=== Your instructions ===
When a line in the listing contains the string "video", pick it out and copy it.

=== Data provided ===
....................

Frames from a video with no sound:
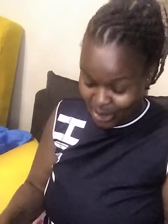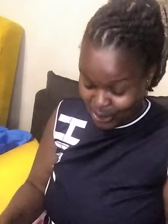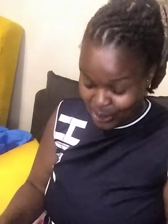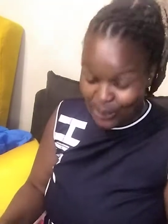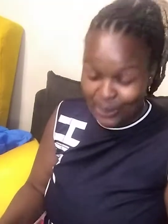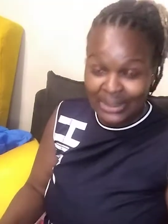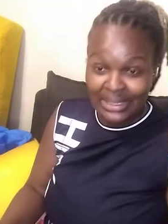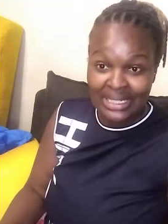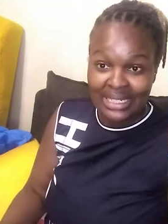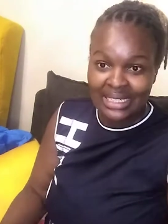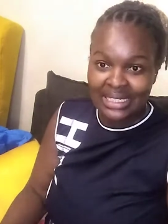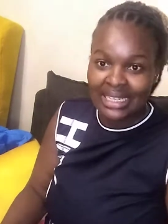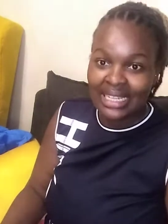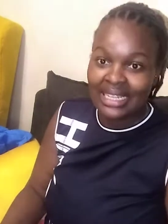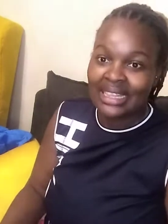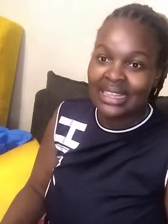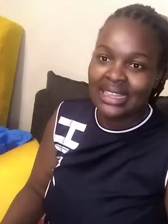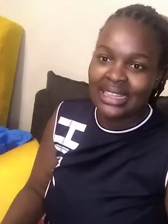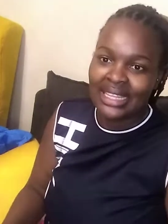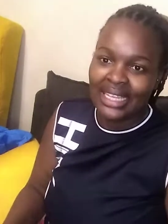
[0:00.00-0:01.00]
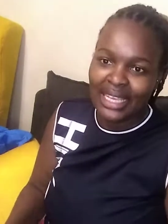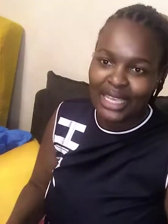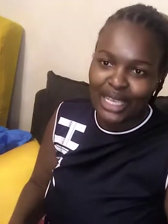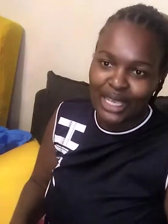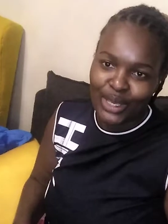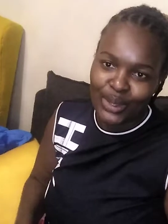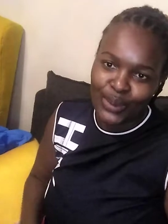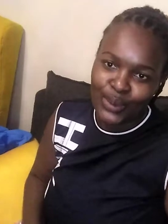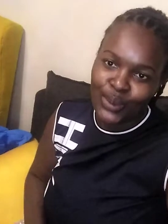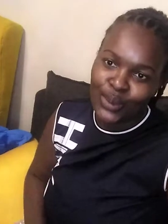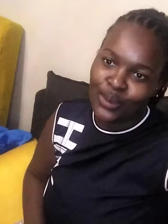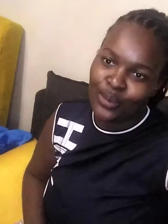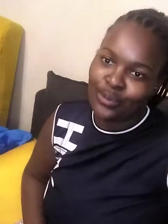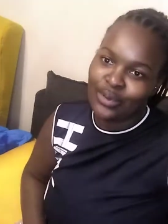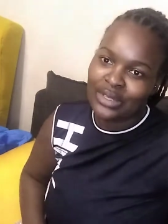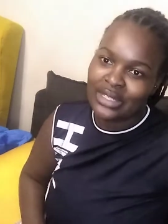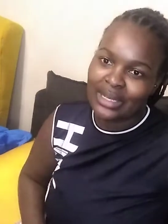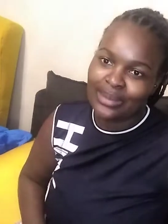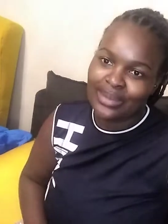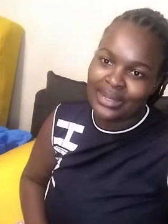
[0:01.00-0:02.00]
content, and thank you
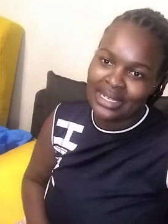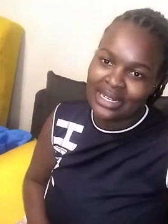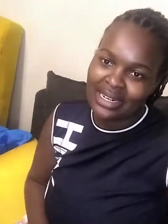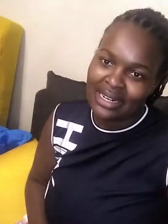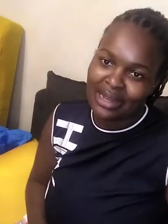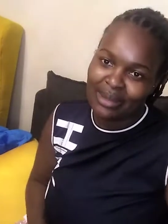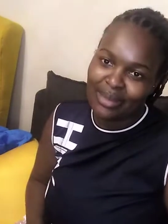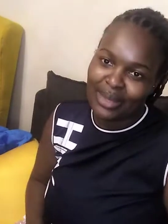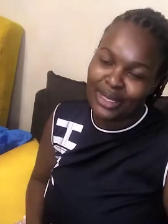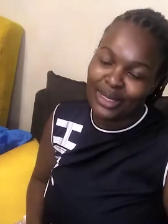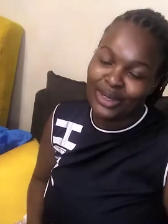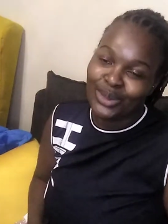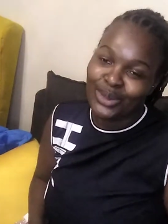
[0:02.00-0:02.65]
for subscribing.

....................

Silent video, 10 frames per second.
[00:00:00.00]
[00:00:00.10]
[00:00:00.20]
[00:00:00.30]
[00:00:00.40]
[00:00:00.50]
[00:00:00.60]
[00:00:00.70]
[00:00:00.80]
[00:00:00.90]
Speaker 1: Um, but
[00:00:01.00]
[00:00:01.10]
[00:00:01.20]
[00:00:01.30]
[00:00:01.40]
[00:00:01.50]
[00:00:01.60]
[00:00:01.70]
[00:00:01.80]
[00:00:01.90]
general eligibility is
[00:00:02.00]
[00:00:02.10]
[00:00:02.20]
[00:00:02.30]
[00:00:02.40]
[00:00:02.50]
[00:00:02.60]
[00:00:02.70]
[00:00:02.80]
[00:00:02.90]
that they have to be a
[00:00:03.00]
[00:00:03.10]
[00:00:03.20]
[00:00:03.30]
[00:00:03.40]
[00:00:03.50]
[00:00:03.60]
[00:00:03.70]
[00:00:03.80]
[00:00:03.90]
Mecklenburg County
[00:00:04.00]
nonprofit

....................

=== Task answer ===
Frames from a video with no sound:
Silent video, 10 frames per second.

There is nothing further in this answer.